Of course, the world did not stand still and as the 1990s were replaced by the 2000s, web technologies changed. When, in late 2002, I once became interested in the web, I found that the tools and technologies I knew worked, but seemed… antiquated. I embraced my antiquation with a sense of pride. Driven by both my fascination for “retro” technologies and my indignance that the world had dared to change without my leave, I designed a page that seemed as backwards as I could make it. I stuck with black text on a white background, a simple navbar of HTML links at the top of the page to mark sections, and clickable thumbnails embedded in a table structure for my image galleries – all of it done by hand in Notepad. I’d show them… I’d show them ALL!

I maintained the webpage for about half a year, until mid-2003, at which time I was “downsized” and lost my hosting for the page. Looking back at it – I saved the site to a CD-R for posterities sake – it seems to me that yes, the page looks primitive compared to the colorful, graphics-intensive webpages one saw in 2002, much less today, but it had a certain sleek elegance, and a charming, do-it-yourself aesthetic to it that I miss. That being said, it was ALL very simple HTML, and did not even include such straightforward techniques as includes. Instead of changing one file when I wanted the structure of the navbar to change, I had to change code on EVERY page that included it. Fun times!

My next foray into Web Development would take place just a month or two later, as the life of recently-unemployed Woot took another strange turn. But that’s a story for Part Three…

Web Development, part 1

Wednesday, December 26th, 2007

I’d like to talk about about how this website came to be. I can tell you that yes, Christmas day 2007 I downloaded some PHP files, tweaked them, then uploaded them to my hosting company, blah blah blah.

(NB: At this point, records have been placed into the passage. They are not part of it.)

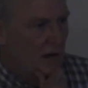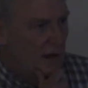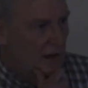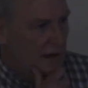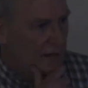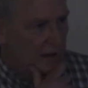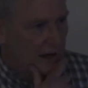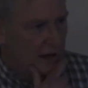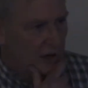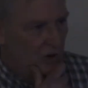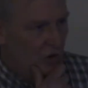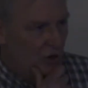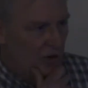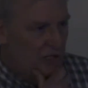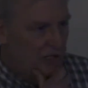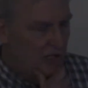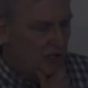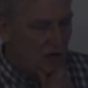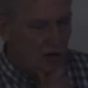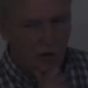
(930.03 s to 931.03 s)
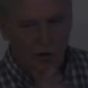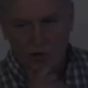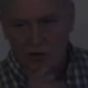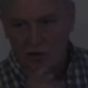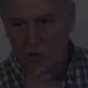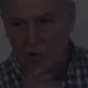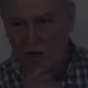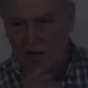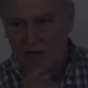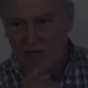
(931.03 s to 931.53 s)
and then Noisy, North
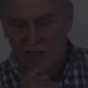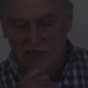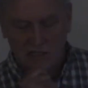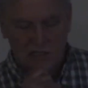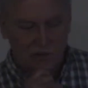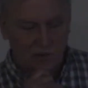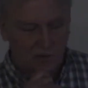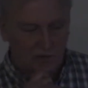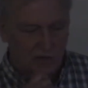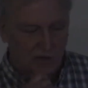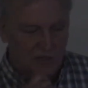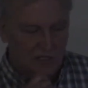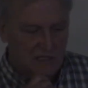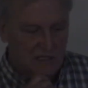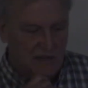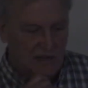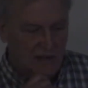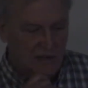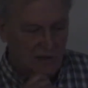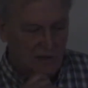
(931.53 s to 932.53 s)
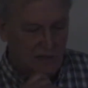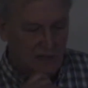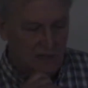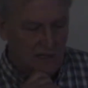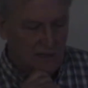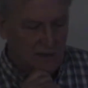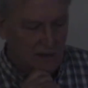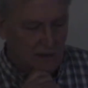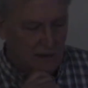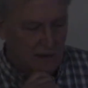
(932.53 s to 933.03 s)
Klawati, Silver, and
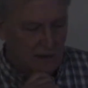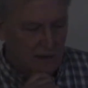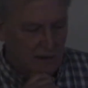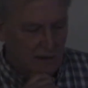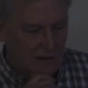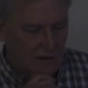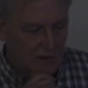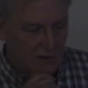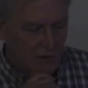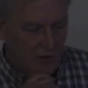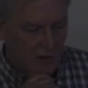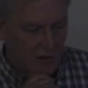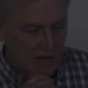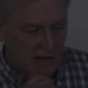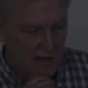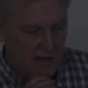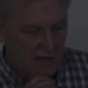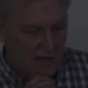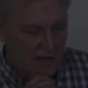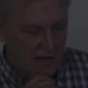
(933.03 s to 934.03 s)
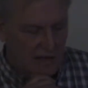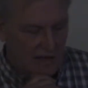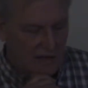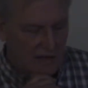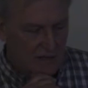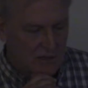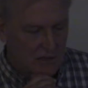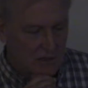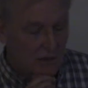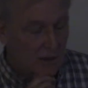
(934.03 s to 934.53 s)
Sandalee in the North
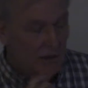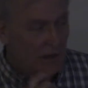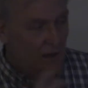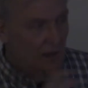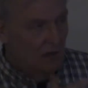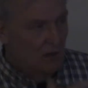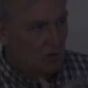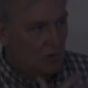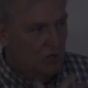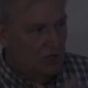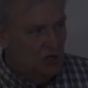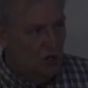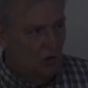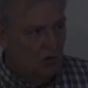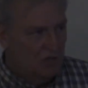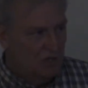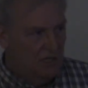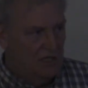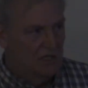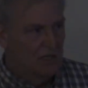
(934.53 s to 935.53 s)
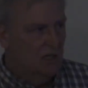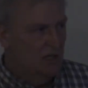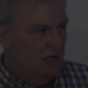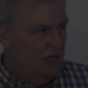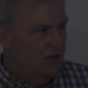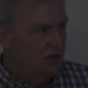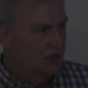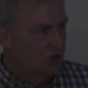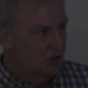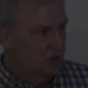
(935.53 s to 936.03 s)
Cascades. And we chose these
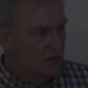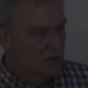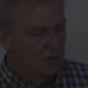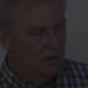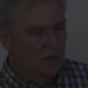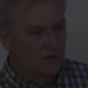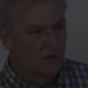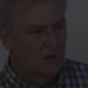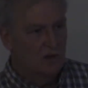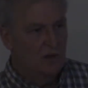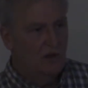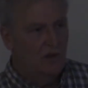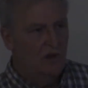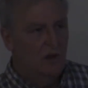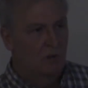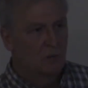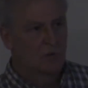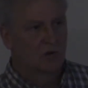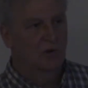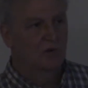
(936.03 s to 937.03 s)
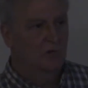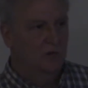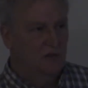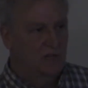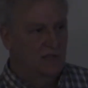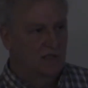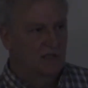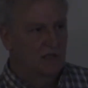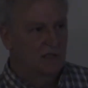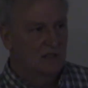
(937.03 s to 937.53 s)
glaciers for a number of
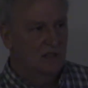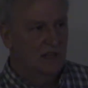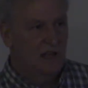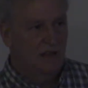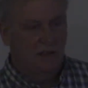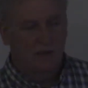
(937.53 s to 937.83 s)
reasons, not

While that would be factual and accurate, it doesn’t explain what is to me – and hopefully, you – the more interesting question of “Why?” I’ve made some of the choices I’ve made with this site.

I guess you could say I’m a tinkerer, who often ends up building things that no one else is interested in.

This is a story about my experiences with web development.

My first experience doing web development would have come sometime in, if I recall correctly, 1997. I was an AOL user at the time, and wanted a website, so I built one with the help of AOL’s web tools and a mid-90’s vintage NCSA Beginner’s Guide to HTML. I did the initial layout with AOL’s tools, but read and made myself understand the NCSA guide so that I could open the files in Notepad and fine-tune them myself. I was proud of the fact that I understood every line of those (by today’s standards) horribly primitive HTML files.

Well, all the lines except one: the one that created the chatroom! Yes, I had a chatroom integrated into my website, and I thought it was the coolest thing ever. I had no idea how it worked, except I pasted some magic formula into my HTML and a chatroom appeared on one of my webpages. Naturally, I tried to get all of my AOL and IRC buddies interested in my TOTALLY SLICK web chatroom.

It didn’t happen. My AOL buddies thought it was pretty rad that I had this chatroom, but hey, why not just hang out in AOL chatrooms? Let me show you this neat proggie I have that lets people in the room play hangman…

The IRC buddies were even less impressed. Yeah, we could hang out in your chatroom, but we have this cool IRC bot which holds the channel for us and kicks/bans anyone we don’t like, and…

So I had my little chatroom, and there would be times when I would log into it, still logged into IRC and AOL in other windows, and sit there. Alone. Yep. I’ve got a chatroom. I’m here, alone. In my chatroom. Which is awesome. So very alone.

Work on my website stopped in the spring of 1998; I was about to graduate high school and move on to college, which would start a whole new adventure in web development for me.

Incidentally, that old website is still operational, and although the engine behind it has clearly changed, the chatroom still works. And no, I don’t want to link to it…

That’s where I’m going to stop with my story for tonight – more stories chronicling my failures as a web developer, and by extension, my failures as a human being will be forthcoming.